Vote of Confidence
Supporters are then prompted to reply "YES" to confirm the contribution, and the donation is charged directly to their carrier bills.
They also can start the process online by entering their mobile phone numbers on the campaign site's mobile opt-in page, Wedd says. Their contributions are authenticated using a unique, one-time, four-digit PIN sent to the users' mobile to authorize the transaction.
Both methods also require the mobile users to certify they are eligible to make political contributions under the Federal Election Commission regulations. Moreover, campaign finance laws have capped the amounts that people can contribute each month to each political committee at $50.
The 'big shift'
Wedd says political candidates are jumping on the bandwagon and taking advantage of the "big shift in consumer behavior online."

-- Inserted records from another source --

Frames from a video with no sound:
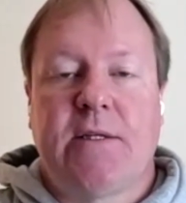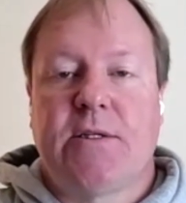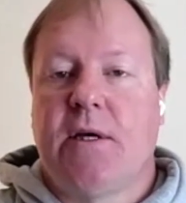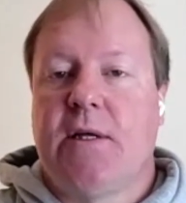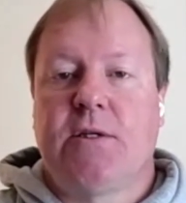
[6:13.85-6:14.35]

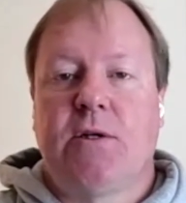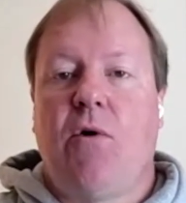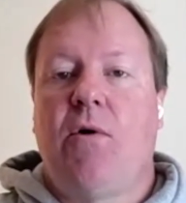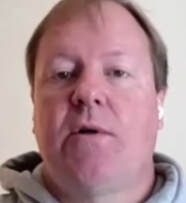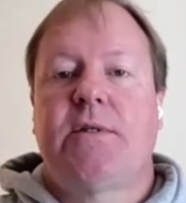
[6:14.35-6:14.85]
It's an
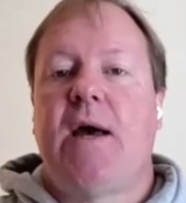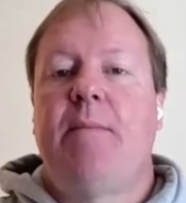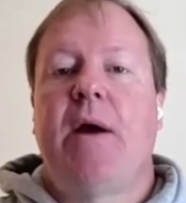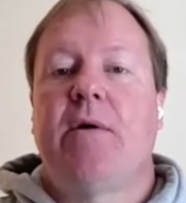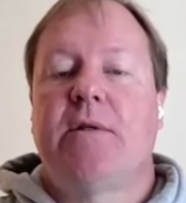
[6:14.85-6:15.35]

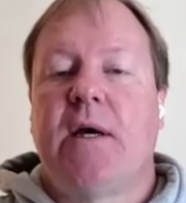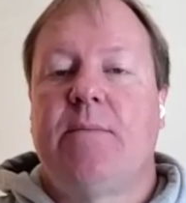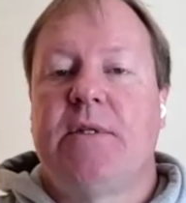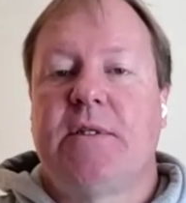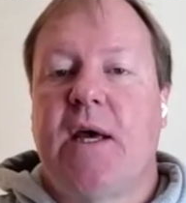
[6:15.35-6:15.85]
all-time
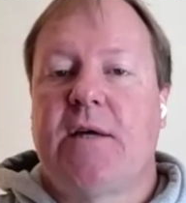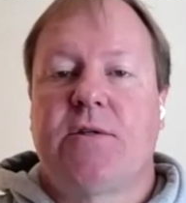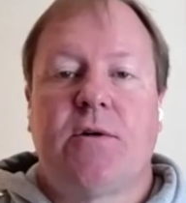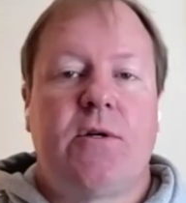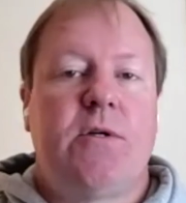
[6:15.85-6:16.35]
maritime
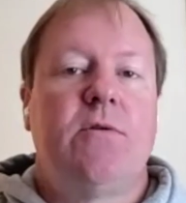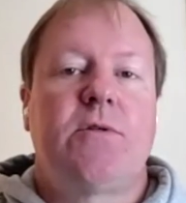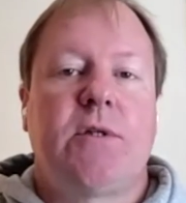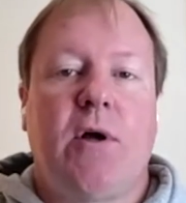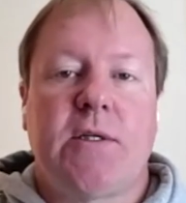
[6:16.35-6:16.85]
disaster,
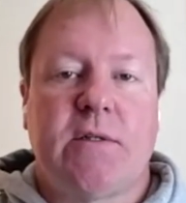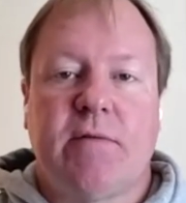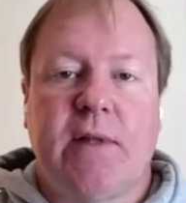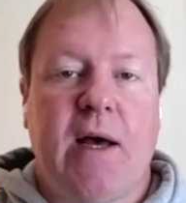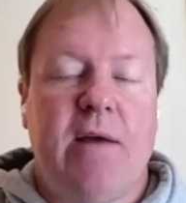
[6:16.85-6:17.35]
huge loss
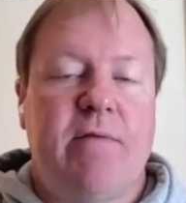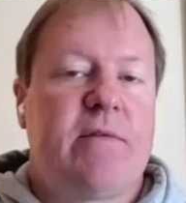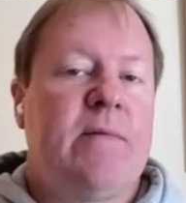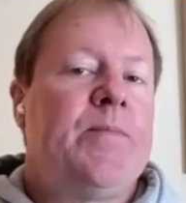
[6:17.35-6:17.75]
of life.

"Think back two or three years ago — the thought of paying with your mobile device to read The Wall Street Journal on your device was very foreign and no one would do it," he says. "But now it's very common to do this."

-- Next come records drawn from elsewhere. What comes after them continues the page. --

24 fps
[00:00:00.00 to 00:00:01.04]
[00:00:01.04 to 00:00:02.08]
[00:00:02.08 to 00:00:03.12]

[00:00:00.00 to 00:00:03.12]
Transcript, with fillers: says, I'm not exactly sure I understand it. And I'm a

The idea of donating via text really took off when payvia's parent, m-Qube, processed more than $40 million in text donations for the Haiti earthquake relief fund on behalf of the Red Cross and other charitable organizations, Wedd says. m-Qube launched the ability for mobile users to pay or donate via text in 2004, and since then, the company has paid out just more than $2 billion to merchants and other clients.

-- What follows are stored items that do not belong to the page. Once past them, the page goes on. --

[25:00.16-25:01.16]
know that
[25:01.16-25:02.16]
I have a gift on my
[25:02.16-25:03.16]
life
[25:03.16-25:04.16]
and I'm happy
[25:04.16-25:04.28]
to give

However, not everyone is enamored with the idea of Obama and Romney encouraging their supporters to donate via text — considering that the carriers are likely taking as much as 50 percent and possibly even more for their services, says Jeff Hasen, chief marketing officer at Hipcricket in New York City. For charitable donations, such as for the Haiti relief fund, many carriers have announced that they will waive their fees.